**Your instructions**
Output every record exactly, apart from its images.

[Stored items]
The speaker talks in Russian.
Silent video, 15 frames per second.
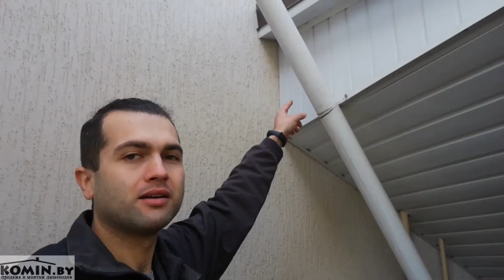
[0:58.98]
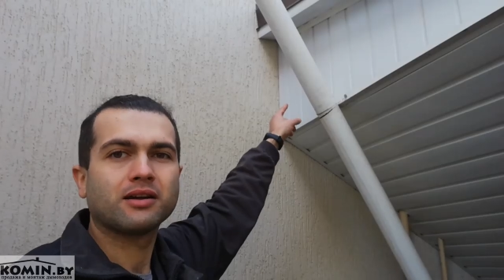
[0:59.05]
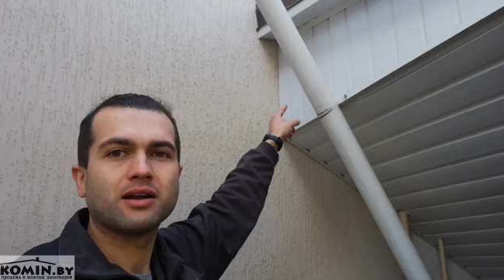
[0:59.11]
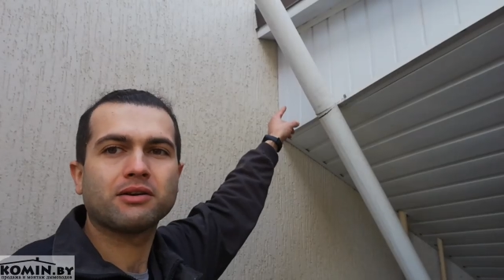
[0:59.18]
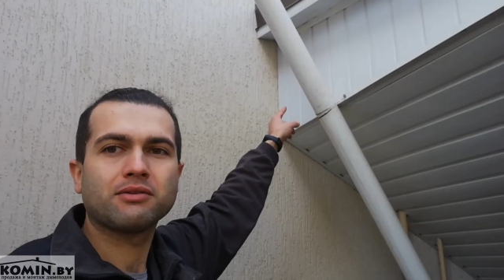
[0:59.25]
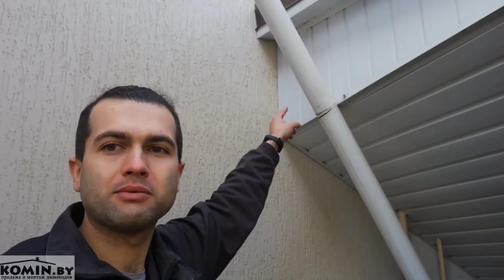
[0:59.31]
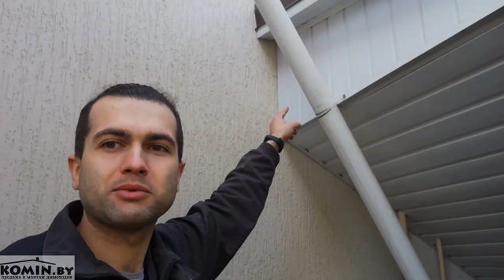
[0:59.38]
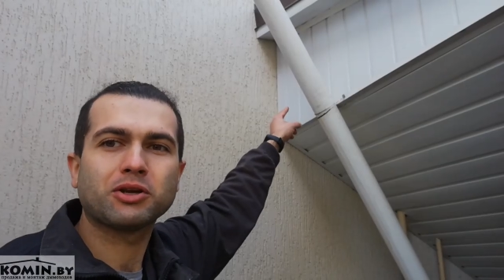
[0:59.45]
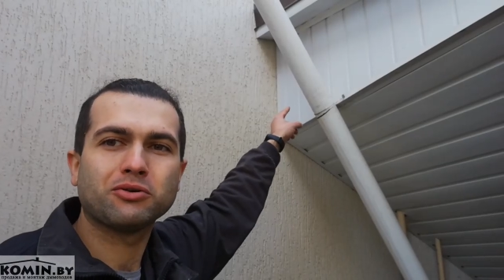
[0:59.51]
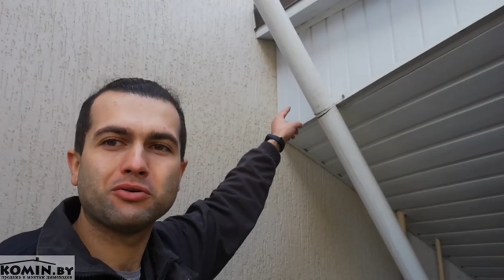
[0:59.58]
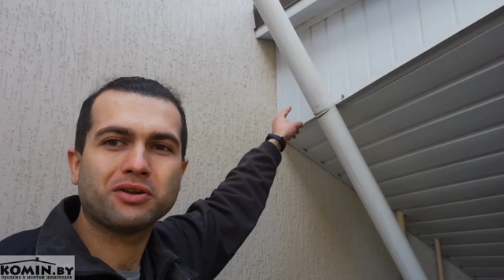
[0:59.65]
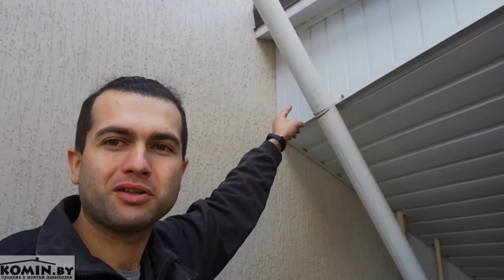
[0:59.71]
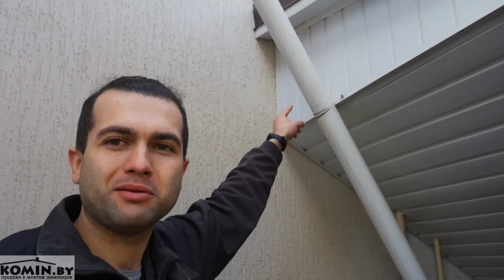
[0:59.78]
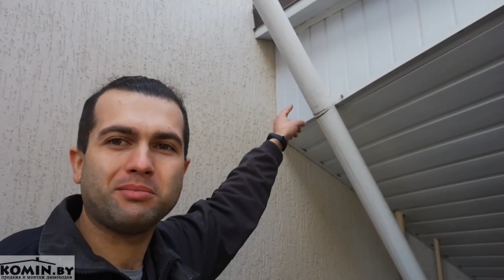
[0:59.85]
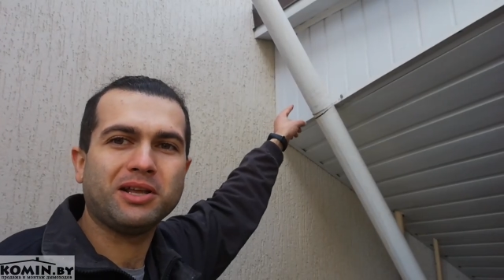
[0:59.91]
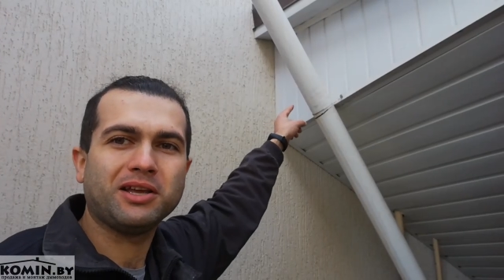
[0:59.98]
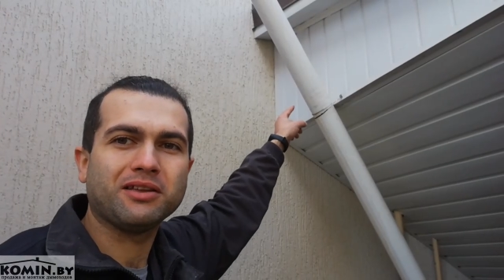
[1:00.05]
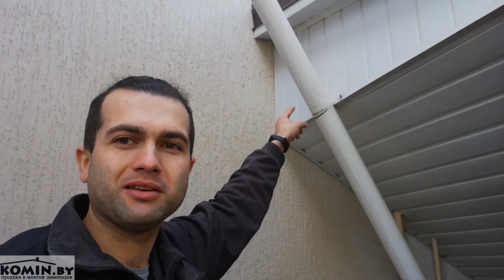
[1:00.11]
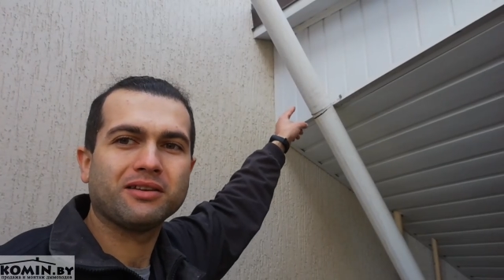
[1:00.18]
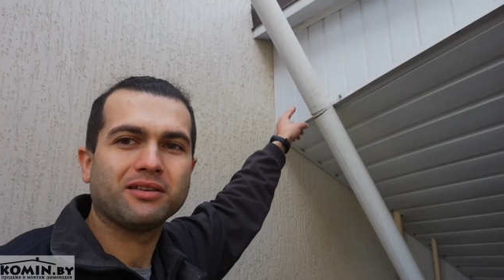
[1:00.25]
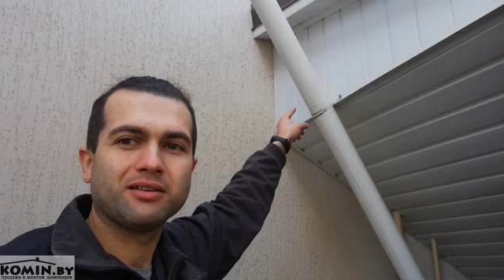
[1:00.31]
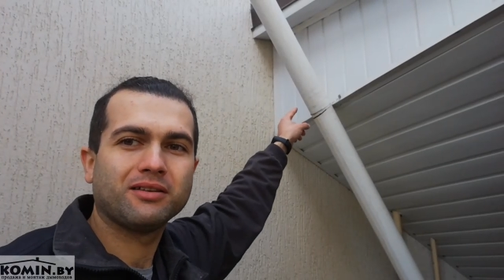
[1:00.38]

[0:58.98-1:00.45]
Как вам такое крепление?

**Response below**
The speaker talks in Russian.
Silent video, 15 frames per second.
[0:58.98]
[0:59.05]
[0:59.11]
[0:59.18]
[0:59.25]
[0:59.31]
[0:59.38]
[0:59.45]
[0:59.51]
[0:59.58]
[0:59.65]
[0:59.71]
[0:59.78]
[0:59.85]
[0:59.91]
[0:59.98]
[1:00.05]
[1:00.11]
[1:00.18]
[1:00.25]
[1:00.31]
[1:00.38]

[0:58.98-1:00.45]
Как вам такое крепление?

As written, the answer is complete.